亘氏の「香華」は、〝いかに究極の色・白を美しく見せるか〟にこだわり抜いた秀作。ドーム型に吉祥の菊花文がさざ波のような律動を刻み、プラチナ彩と蓮の文様がおもてに咲き、氏ならではの気韻と静謐を清々しく匂わせている。
征希さんの「富貴」は、焼成が難しい立方型に、緻密で規則的な金彩の割付け文様をほどこした意欲作。女性らしい感性が生んだ装飾と淡い色合いに、筥(はこ)に初めて採り入れた花鳥文の牡丹が華やぎと風趣を添える。
知史氏の「光・織りなす」は、蓋物では表現できない、やわらかな光の透過と質感を生かした力作だ。若草色から青紫へと移ろう中に、微かに線刻があしらわれ、フォルムに洗練された表情をもたらす。

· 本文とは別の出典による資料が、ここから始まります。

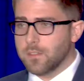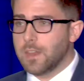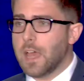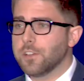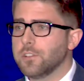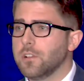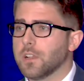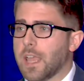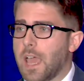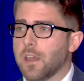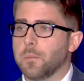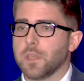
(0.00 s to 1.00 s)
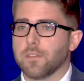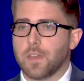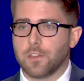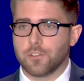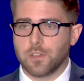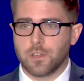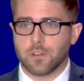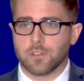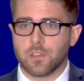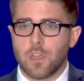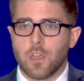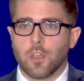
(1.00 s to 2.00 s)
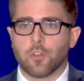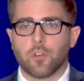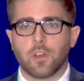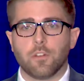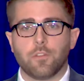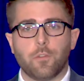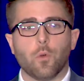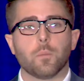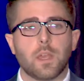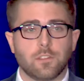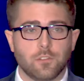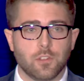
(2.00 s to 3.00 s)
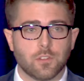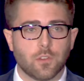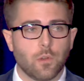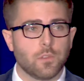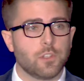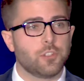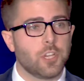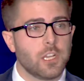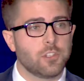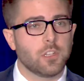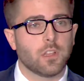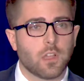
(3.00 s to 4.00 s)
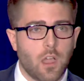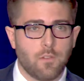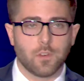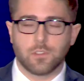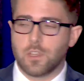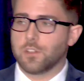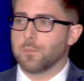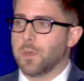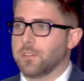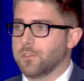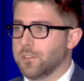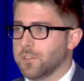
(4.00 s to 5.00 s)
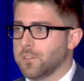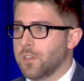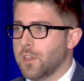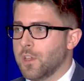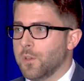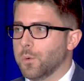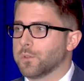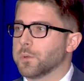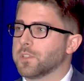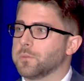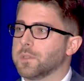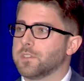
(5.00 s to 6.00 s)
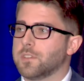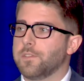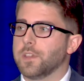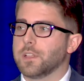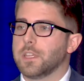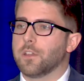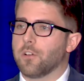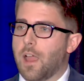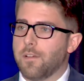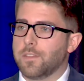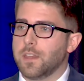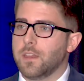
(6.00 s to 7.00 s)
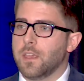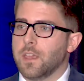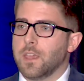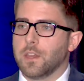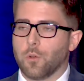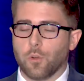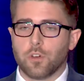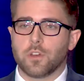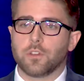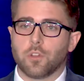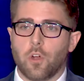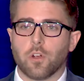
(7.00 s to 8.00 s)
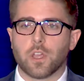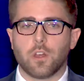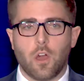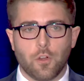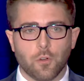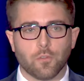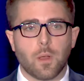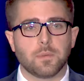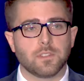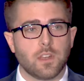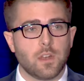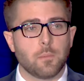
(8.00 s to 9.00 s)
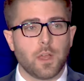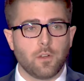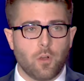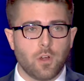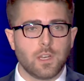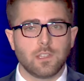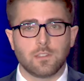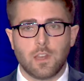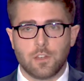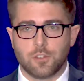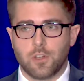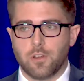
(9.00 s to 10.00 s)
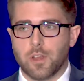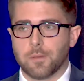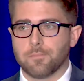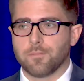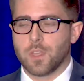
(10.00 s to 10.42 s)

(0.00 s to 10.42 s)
The National Academy of Engineers created 4 messages called the Changing the Conversation messages, which were specifically crafted in order to target underrepresented minorities in engineering.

創り出される薄い素地と細緻な表現は、まさに石田家の真骨頂であろう。さらに日本伝統工芸展で総裁賞を受賞した知史氏の光のゆらめきを表現した線刻文筥(せんこくもんはこ)シリーズが6年ぶりに登場するのも楽しみである。
和光では3年ぶりとなる本展では、〝やわらかな光で永遠に人々の心を癒し続ける作品を〟との思いから、希望や祈りを込めた筥や合子、花器、ランプ、香合、帯留などに額装作品を合わせ70余点が出品される。京都の美意識に磨かれながら、これまでの技の蓄積を昇華させ、三者三様にさらなる高みへと飛翔させた作品群に期待したい。

石田 亘(いしだ・わたる)

1938年
大阪に生まれる
1985年
ガラス工芸パート・ド・ヴェールの研究を始める
1999年
日本伝統工芸近畿展大阪府教育委員会賞受賞
2000年
日本伝統工芸展日本工芸会奨励賞受賞
2003年
日本伝統工芸50周年記念「わざの美」
2006・2009年
和光にて「石田亘・征希・知史作品展」
2007年
大英博物館「CRAFTING BEAUTY IN MODERN JAPAN」
2012年
文化庁主催「日本近現代工芸の精華」(イタリア・フィレンツェ)
現在
京都府指定無形文化財「鋳込みガラス」保持者、日本工芸会正会員、京都工芸美術作家協会会員

石田征希(いしだ・せき))

1943年
大阪に生まれる
1985年
ガラス工芸パート・ド・ヴェールの研究を始める
2000年
日本伝統工芸近畿展京都新聞社賞受賞
2006・2009年
和光にて「石田亘・征希・知史作品展」
その他、06年京都・常寂光寺、08年大阪府立弥生文化博物館
2007年
日本伝統工芸近畿展日本工芸会賞受賞
2009年
伝統工芸諸工芸部会展日本工芸会賞受賞
2011年
日本伝統工芸近畿展鑑査委員
現在
日本工芸会正会員、京都工芸美術作家協会会員

石田知史(いしだ・さとし)

1972年
石田亘、征希の長男として京都に生まれる
2001年
伝統工芸第七部会展朝日新聞社賞受賞
2003年
日本伝統工芸展朝日新聞社賞受賞
2005年
日本伝統工芸近畿展京都府教育委員会教育長賞受賞
2006年
京都府文化賞奨励賞受賞、日本伝統工芸展日本工芸会総裁賞受賞
2006・2009年
和光にて「石田亘・征希・知史作品展」
2007年
京都府美術工芸新鋭選抜展工芸部門最優秀賞受賞
2011年
日本伝統工芸展鑑査委員
現在
日本工芸会正会員

◆会期中、会場にて石田 亘氏・征希さん・知史氏によるギャラリートークを予定しております。